[[ Record extracts, beginning ]]

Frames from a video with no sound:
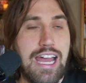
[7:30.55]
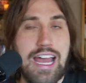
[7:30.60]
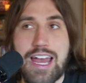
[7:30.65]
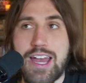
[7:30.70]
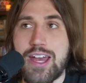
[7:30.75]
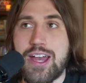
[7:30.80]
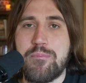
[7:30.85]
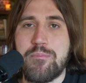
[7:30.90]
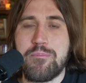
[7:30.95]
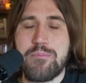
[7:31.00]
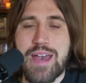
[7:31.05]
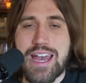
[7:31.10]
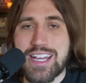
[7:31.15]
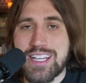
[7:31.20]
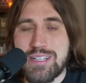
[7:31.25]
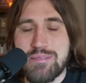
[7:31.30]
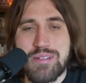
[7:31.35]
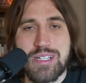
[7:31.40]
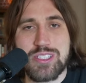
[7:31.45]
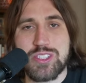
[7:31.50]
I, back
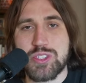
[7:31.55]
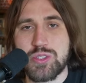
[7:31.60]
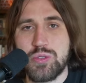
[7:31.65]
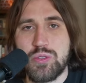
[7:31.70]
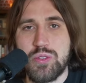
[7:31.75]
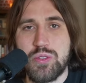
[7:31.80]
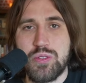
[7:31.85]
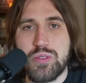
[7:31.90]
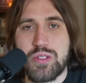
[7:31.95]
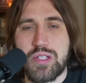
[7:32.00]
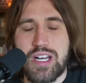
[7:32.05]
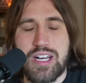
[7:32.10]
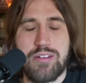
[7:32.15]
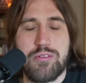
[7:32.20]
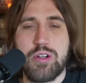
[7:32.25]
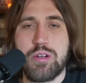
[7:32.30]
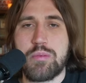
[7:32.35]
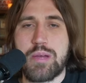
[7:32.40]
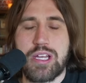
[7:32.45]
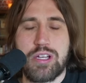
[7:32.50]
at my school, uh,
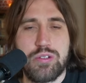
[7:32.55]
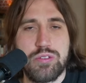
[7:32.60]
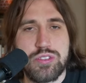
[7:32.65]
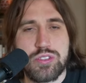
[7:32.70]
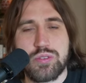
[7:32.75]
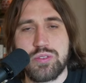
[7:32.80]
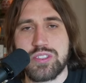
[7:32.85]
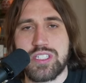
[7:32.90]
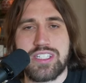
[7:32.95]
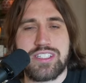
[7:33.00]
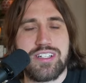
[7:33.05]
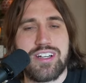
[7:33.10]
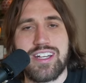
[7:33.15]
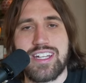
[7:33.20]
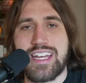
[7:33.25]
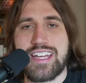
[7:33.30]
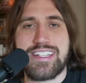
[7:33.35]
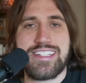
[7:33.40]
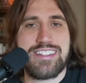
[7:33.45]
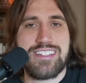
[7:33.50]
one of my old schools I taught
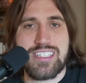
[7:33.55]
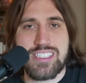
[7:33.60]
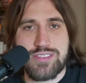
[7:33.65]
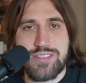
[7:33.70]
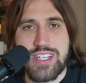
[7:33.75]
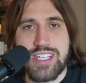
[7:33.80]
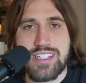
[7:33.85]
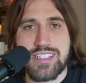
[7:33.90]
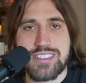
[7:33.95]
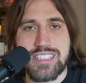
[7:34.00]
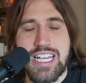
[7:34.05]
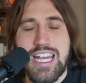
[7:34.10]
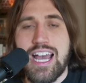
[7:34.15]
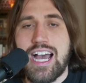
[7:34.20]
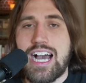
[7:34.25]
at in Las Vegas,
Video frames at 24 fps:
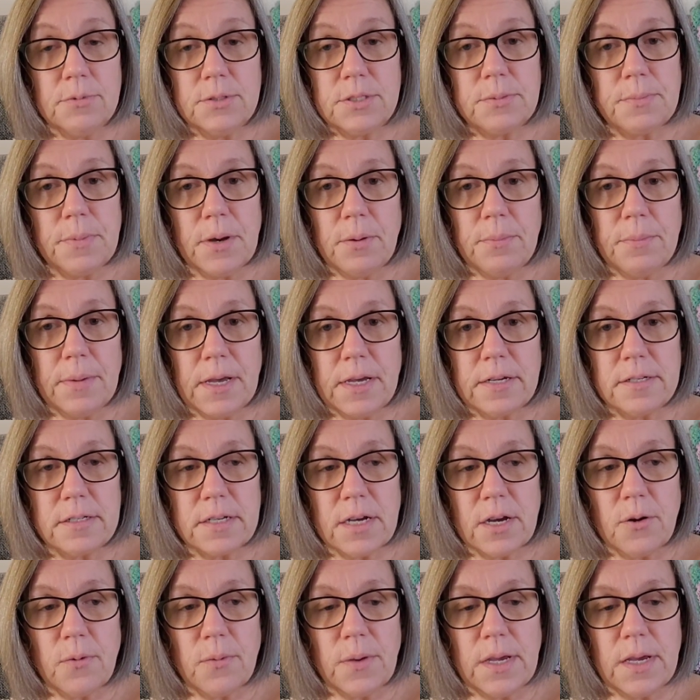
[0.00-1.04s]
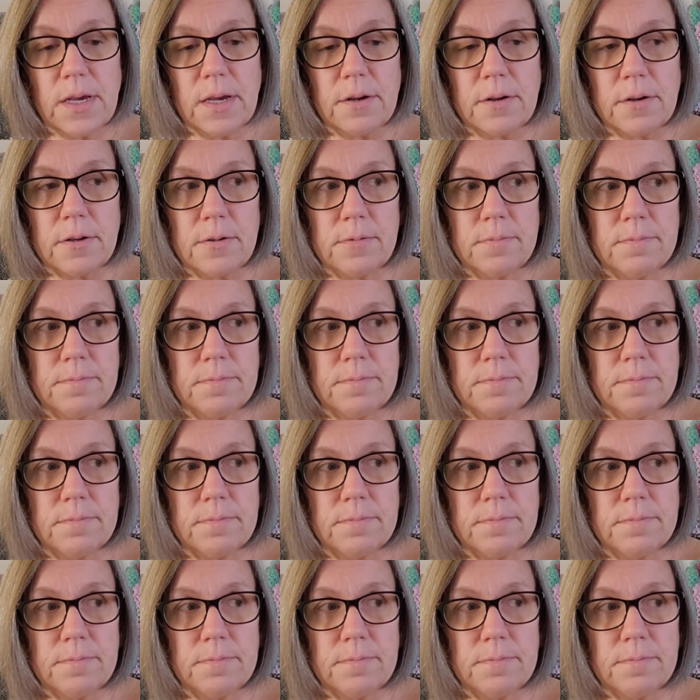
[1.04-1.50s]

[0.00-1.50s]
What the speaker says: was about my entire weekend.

[[ Record extracts, end ]]

> _Work required_
Could you transcribe the records above exactly, leaving every picture out?

> _Solution to the exercise_
Frames from a video with no sound:
[7:30.55]
[7:30.60]
[7:30.65]
[7:30.70]
[7:30.75]
[7:30.80]
[7:30.85]
[7:30.90]
[7:30.95]
[7:31.00]
[7:31.05]
[7:31.10]
[7:31.15]
[7:31.20]
[7:31.25]
[7:31.30]
[7:31.35]
[7:31.40]
[7:31.45]
[7:31.50]
I, back
[7:31.55]
[7:31.60]
[7:31.65]
[7:31.70]
[7:31.75]
[7:31.80]
[7:31.85]
[7:31.90]
[7:31.95]
[7:32.00]
[7:32.05]
[7:32.10]
[7:32.15]
[7:32.20]
[7:32.25]
[7:32.30]
[7:32.35]
[7:32.40]
[7:32.45]
[7:32.50]
at my school, uh,
[7:32.55]
[7:32.60]
[7:32.65]
[7:32.70]
[7:32.75]
[7:32.80]
[7:32.85]
[7:32.90]
[7:32.95]
[7:33.00]
[7:33.05]
[7:33.10]
[7:33.15]
[7:33.20]
[7:33.25]
[7:33.30]
[7:33.35]
[7:33.40]
[7:33.45]
[7:33.50]
one of my old schools I taught
[7:33.55]
[7:33.60]
[7:33.65]
[7:33.70]
[7:33.75]
[7:33.80]
[7:33.85]
[7:33.90]
[7:33.95]
[7:34.00]
[7:34.05]
[7:34.10]
[7:34.15]
[7:34.20]
[7:34.25]
at in Las Vegas,
Video frames at 24 fps:
[0.00-1.04s]
[1.04-1.50s]

[0.00-1.50s]
What the speaker says: was about my entire weekend.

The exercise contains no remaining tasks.